→ **Provided records**:
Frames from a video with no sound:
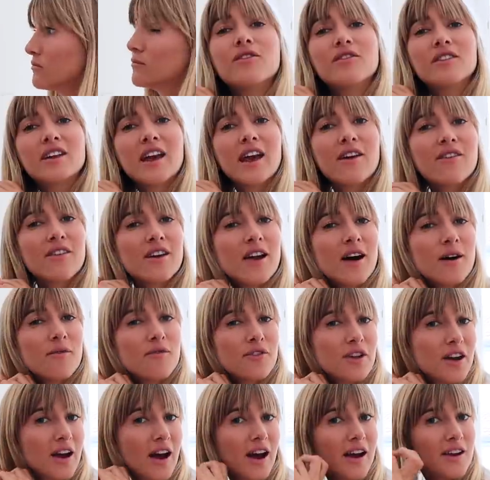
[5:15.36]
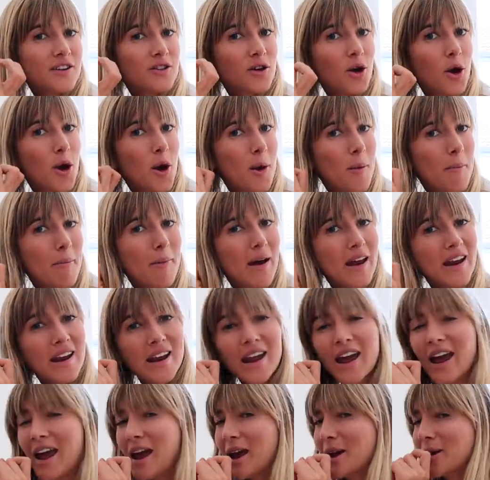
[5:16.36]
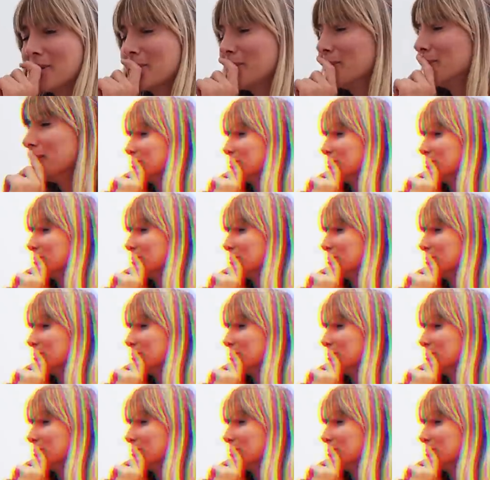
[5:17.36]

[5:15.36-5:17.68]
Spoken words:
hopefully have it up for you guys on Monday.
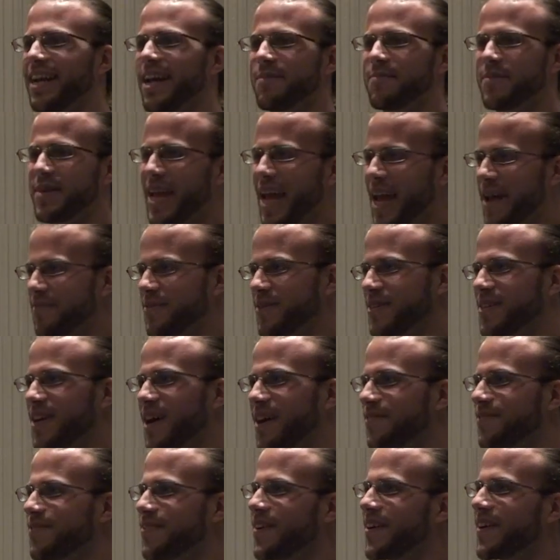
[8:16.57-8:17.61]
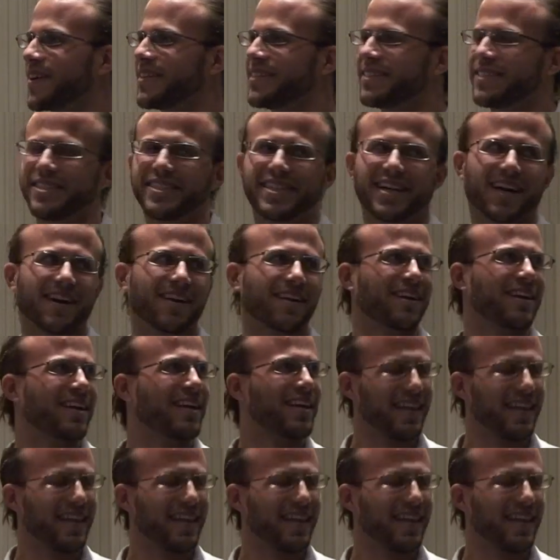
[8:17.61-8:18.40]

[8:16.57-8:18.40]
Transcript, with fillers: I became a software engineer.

→ **Brief**: Write out the records above once more, word for word, with no pictures.

→ **Result of the exercise**:
Frames from a video with no sound:
[5:15.36]
[5:16.36]
[5:17.36]

[5:15.36-5:17.68]
Spoken words:
hopefully have it up for you guys on Monday.
[8:16.57-8:17.61]
[8:17.61-8:18.40]

[8:16.57-8:18.40]
Transcript, with fillers: I became a software engineer.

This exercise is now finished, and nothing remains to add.